**PROBLEM STATEMENT**
Each record below should be output verbatim, without pictures.

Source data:
-------

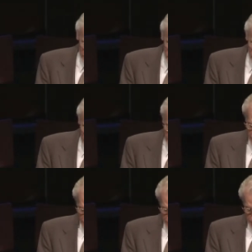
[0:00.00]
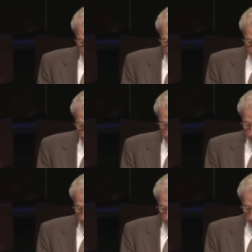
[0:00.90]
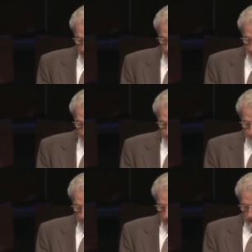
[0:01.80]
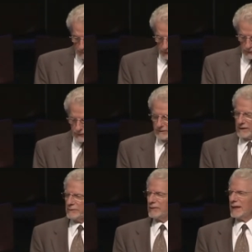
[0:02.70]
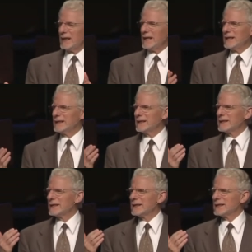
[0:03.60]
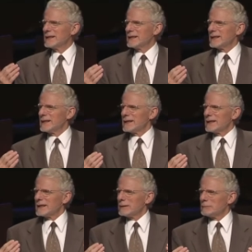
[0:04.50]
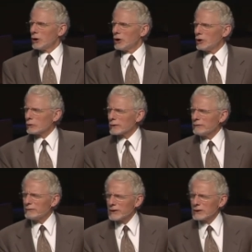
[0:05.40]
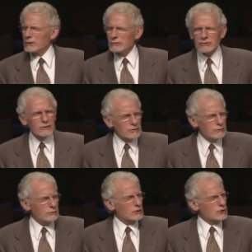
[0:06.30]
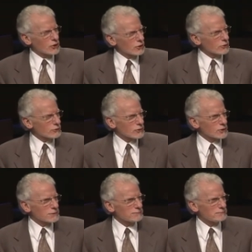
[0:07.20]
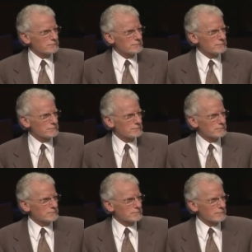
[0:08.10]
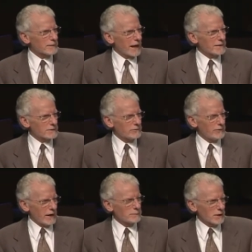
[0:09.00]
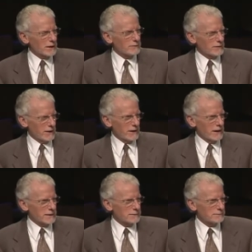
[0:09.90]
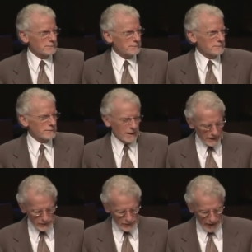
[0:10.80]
3 of 1 Timothy, verse 15, Paul refers to the church as the family of God, his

-------

**WORKED SOLUTION**
[0:00.00]
[0:00.90]
[0:01.80]
[0:02.70]
[0:03.60]
[0:04.50]
[0:05.40]
[0:06.30]
[0:07.20]
[0:08.10]
[0:09.00]
[0:09.90]
[0:10.80]
3 of 1 Timothy, verse 15, Paul refers to the church as the family of God, his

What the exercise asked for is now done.